Task requirements: Could you restate all of the records below exactly, with the pictures left out?

────────────────

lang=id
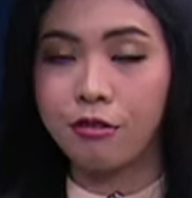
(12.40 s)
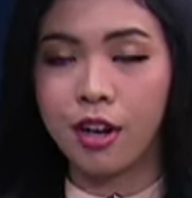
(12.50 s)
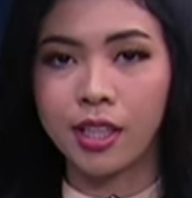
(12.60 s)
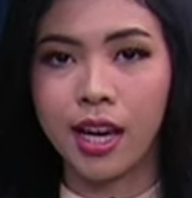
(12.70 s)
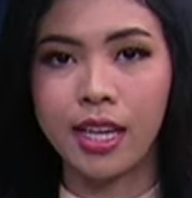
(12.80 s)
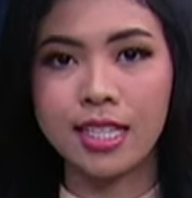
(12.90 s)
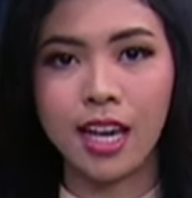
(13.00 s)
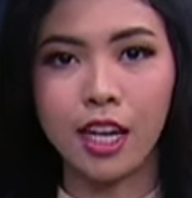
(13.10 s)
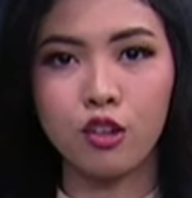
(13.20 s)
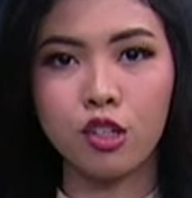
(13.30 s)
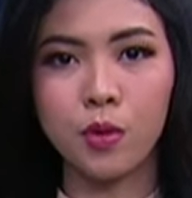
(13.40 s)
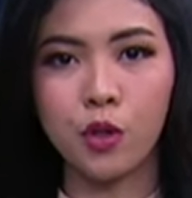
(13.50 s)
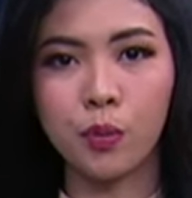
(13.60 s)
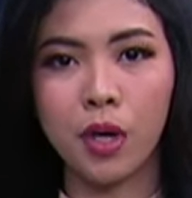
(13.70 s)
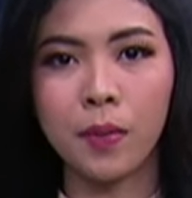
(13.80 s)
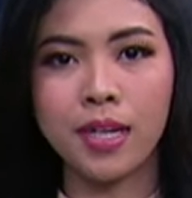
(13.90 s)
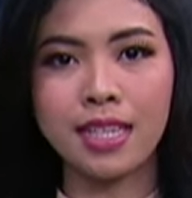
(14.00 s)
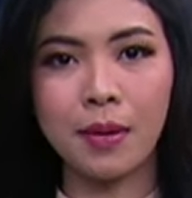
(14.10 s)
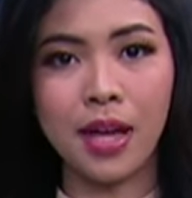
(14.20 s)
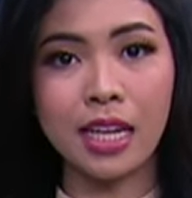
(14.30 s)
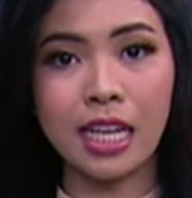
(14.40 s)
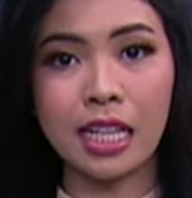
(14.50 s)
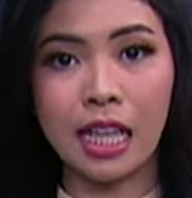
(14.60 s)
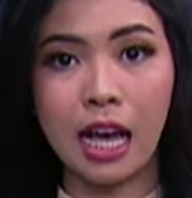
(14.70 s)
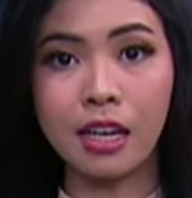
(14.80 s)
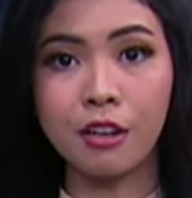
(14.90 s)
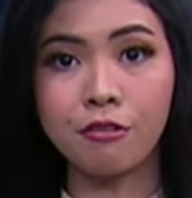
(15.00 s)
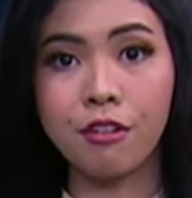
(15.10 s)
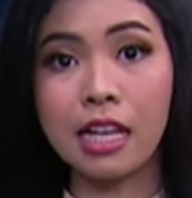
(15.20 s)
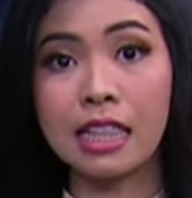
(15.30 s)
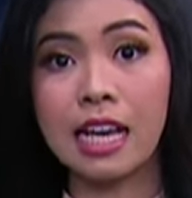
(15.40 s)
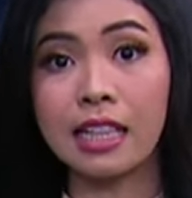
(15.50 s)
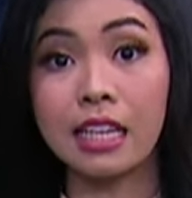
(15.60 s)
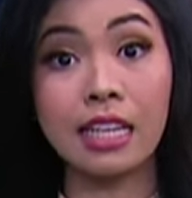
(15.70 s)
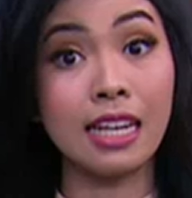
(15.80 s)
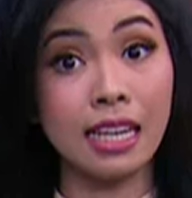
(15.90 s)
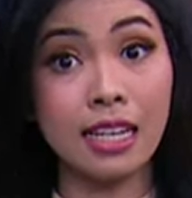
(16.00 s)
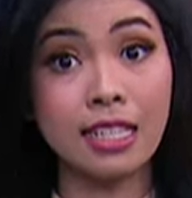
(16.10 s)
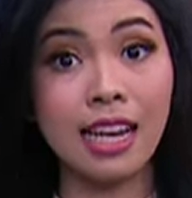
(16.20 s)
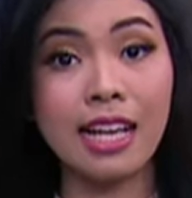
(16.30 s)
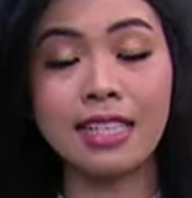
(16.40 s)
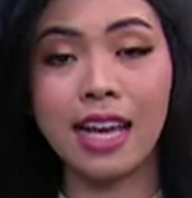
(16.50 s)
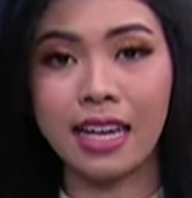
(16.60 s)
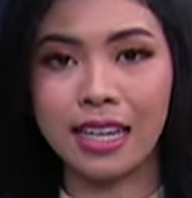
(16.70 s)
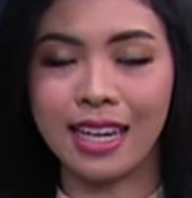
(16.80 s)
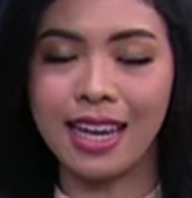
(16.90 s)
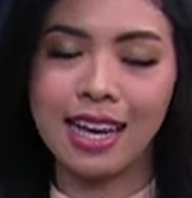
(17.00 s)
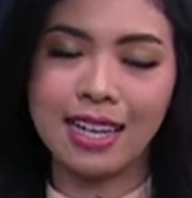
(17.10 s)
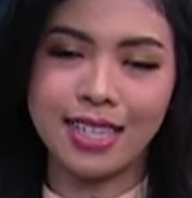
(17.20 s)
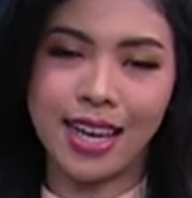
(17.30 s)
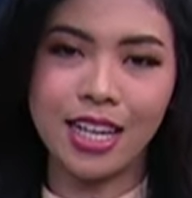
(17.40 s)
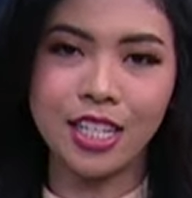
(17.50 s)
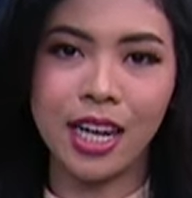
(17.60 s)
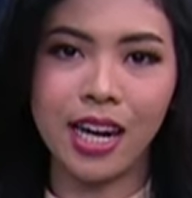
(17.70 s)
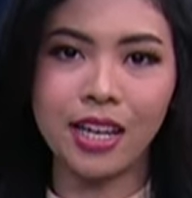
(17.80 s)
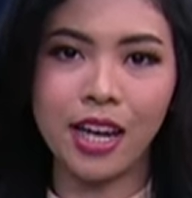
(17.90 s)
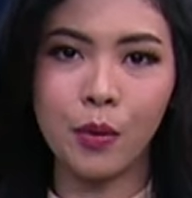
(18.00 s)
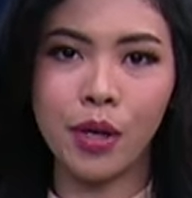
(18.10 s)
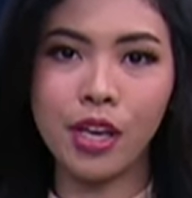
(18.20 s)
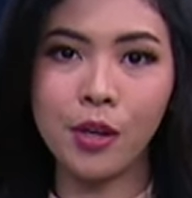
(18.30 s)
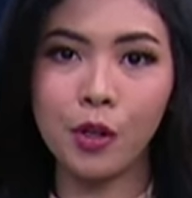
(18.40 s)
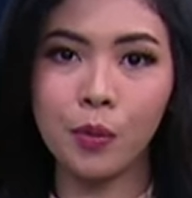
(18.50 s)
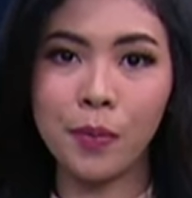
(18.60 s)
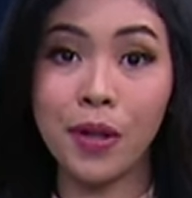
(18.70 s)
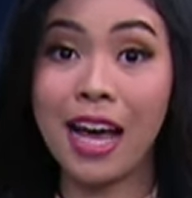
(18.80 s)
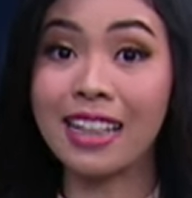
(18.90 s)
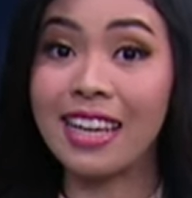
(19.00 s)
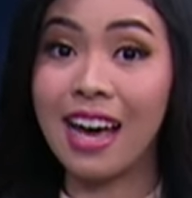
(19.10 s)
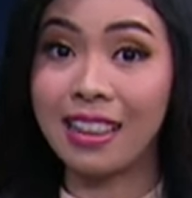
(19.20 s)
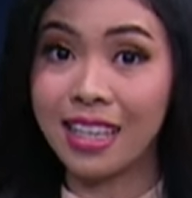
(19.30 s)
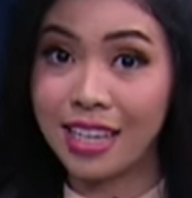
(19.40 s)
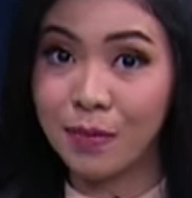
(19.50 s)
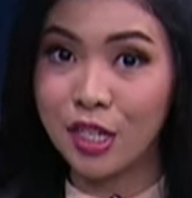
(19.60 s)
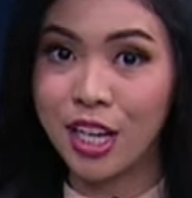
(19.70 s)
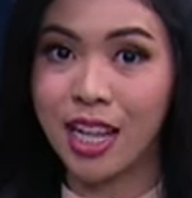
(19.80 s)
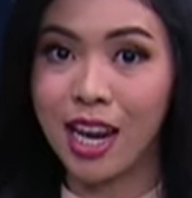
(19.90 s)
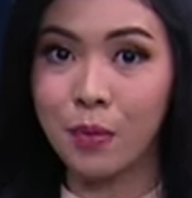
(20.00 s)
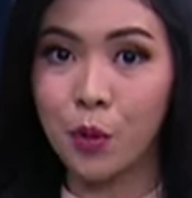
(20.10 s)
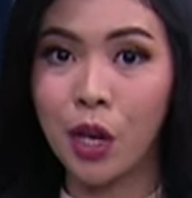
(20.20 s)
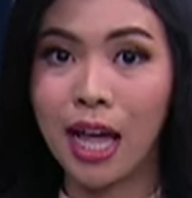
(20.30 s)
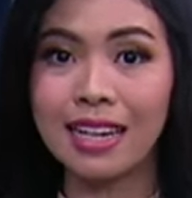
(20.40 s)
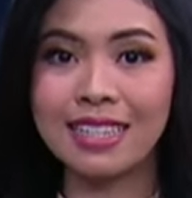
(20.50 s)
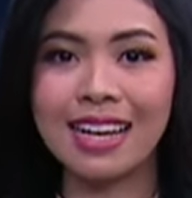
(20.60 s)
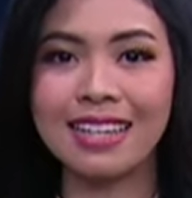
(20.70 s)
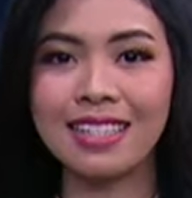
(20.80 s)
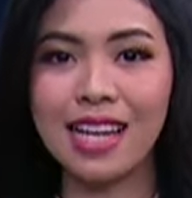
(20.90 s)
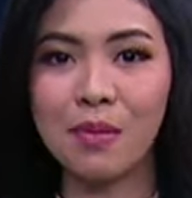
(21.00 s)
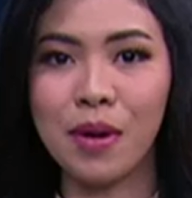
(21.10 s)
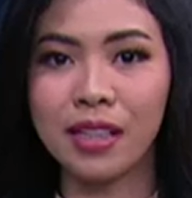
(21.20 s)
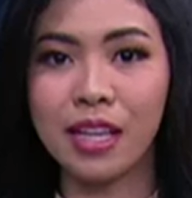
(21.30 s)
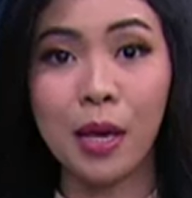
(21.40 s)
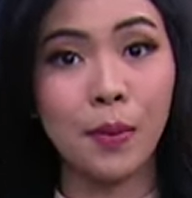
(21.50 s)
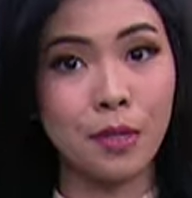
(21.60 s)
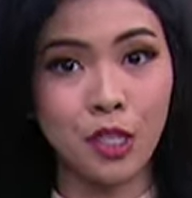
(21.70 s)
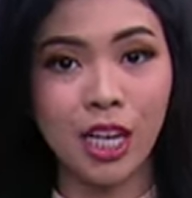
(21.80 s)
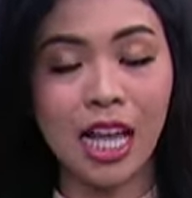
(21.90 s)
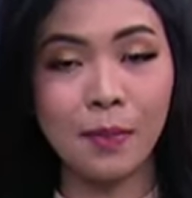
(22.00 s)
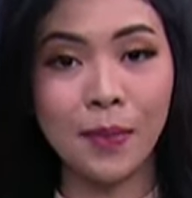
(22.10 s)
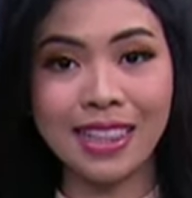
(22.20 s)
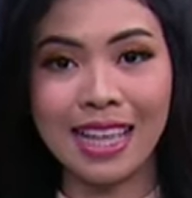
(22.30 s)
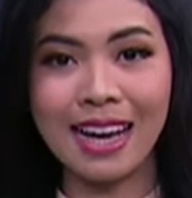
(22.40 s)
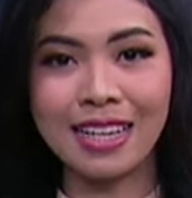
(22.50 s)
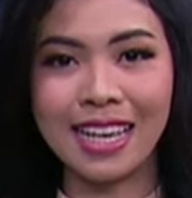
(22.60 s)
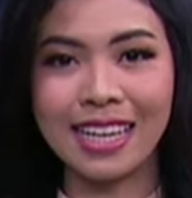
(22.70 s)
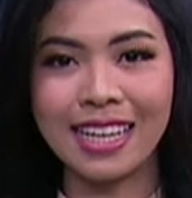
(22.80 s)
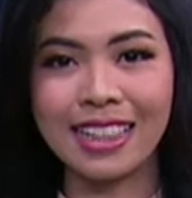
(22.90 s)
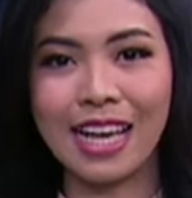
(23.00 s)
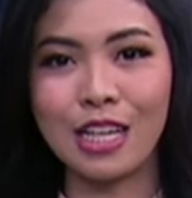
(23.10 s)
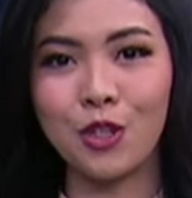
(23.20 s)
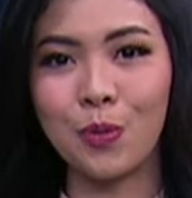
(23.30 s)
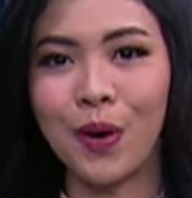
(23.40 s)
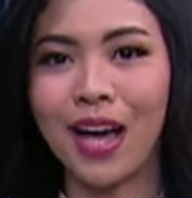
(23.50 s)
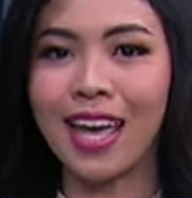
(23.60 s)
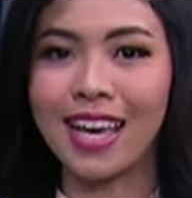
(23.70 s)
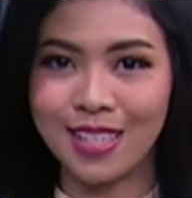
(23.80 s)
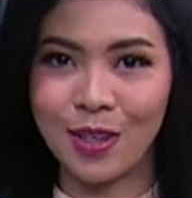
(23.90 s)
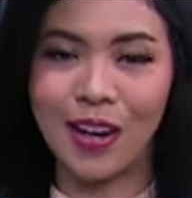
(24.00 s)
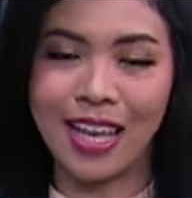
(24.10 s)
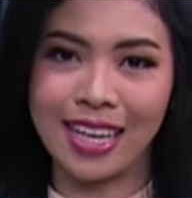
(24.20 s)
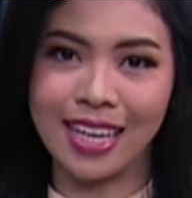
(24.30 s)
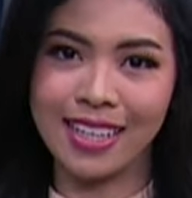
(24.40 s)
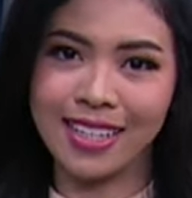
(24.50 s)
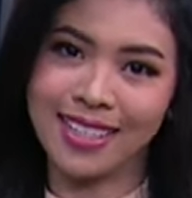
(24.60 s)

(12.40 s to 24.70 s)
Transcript: Fakta ini sekaligus menutup kebersamaan kita di Fakta Terkini Selasa ini. Saya Angelina Dewi, good people hati-hati di perjalanan pulang dan selamat menjelang petang. Kita jumpa esok lagi.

────────────────

Expected answer:
lang=id
(12.40 s)
(12.50 s)
(12.60 s)
(12.70 s)
(12.80 s)
(12.90 s)
(13.00 s)
(13.10 s)
(13.20 s)
(13.30 s)
(13.40 s)
(13.50 s)
(13.60 s)
(13.70 s)
(13.80 s)
(13.90 s)
(14.00 s)
(14.10 s)
(14.20 s)
(14.30 s)
(14.40 s)
(14.50 s)
(14.60 s)
(14.70 s)
(14.80 s)
(14.90 s)
(15.00 s)
(15.10 s)
(15.20 s)
(15.30 s)
(15.40 s)
(15.50 s)
(15.60 s)
(15.70 s)
(15.80 s)
(15.90 s)
(16.00 s)
(16.10 s)
(16.20 s)
(16.30 s)
(16.40 s)
(16.50 s)
(16.60 s)
(16.70 s)
(16.80 s)
(16.90 s)
(17.00 s)
(17.10 s)
(17.20 s)
(17.30 s)
(17.40 s)
(17.50 s)
(17.60 s)
(17.70 s)
(17.80 s)
(17.90 s)
(18.00 s)
(18.10 s)
(18.20 s)
(18.30 s)
(18.40 s)
(18.50 s)
(18.60 s)
(18.70 s)
(18.80 s)
(18.90 s)
(19.00 s)
(19.10 s)
(19.20 s)
(19.30 s)
(19.40 s)
(19.50 s)
(19.60 s)
(19.70 s)
(19.80 s)
(19.90 s)
(20.00 s)
(20.10 s)
(20.20 s)
(20.30 s)
(20.40 s)
(20.50 s)
(20.60 s)
(20.70 s)
(20.80 s)
(20.90 s)
(21.00 s)
(21.10 s)
(21.20 s)
(21.30 s)
(21.40 s)
(21.50 s)
(21.60 s)
(21.70 s)
(21.80 s)
(21.90 s)
(22.00 s)
(22.10 s)
(22.20 s)
(22.30 s)
(22.40 s)
(22.50 s)
(22.60 s)
(22.70 s)
(22.80 s)
(22.90 s)
(23.00 s)
(23.10 s)
(23.20 s)
(23.30 s)
(23.40 s)
(23.50 s)
(23.60 s)
(23.70 s)
(23.80 s)
(23.90 s)
(24.00 s)
(24.10 s)
(24.20 s)
(24.30 s)
(24.40 s)
(24.50 s)
(24.60 s)

(12.40 s to 24.70 s)
Transcript: Fakta ini sekaligus menutup kebersamaan kita di Fakta Terkini Selasa ini. Saya Angelina Dewi, good people hati-hati di perjalanan pulang dan selamat menjelang petang. Kita jumpa esok lagi.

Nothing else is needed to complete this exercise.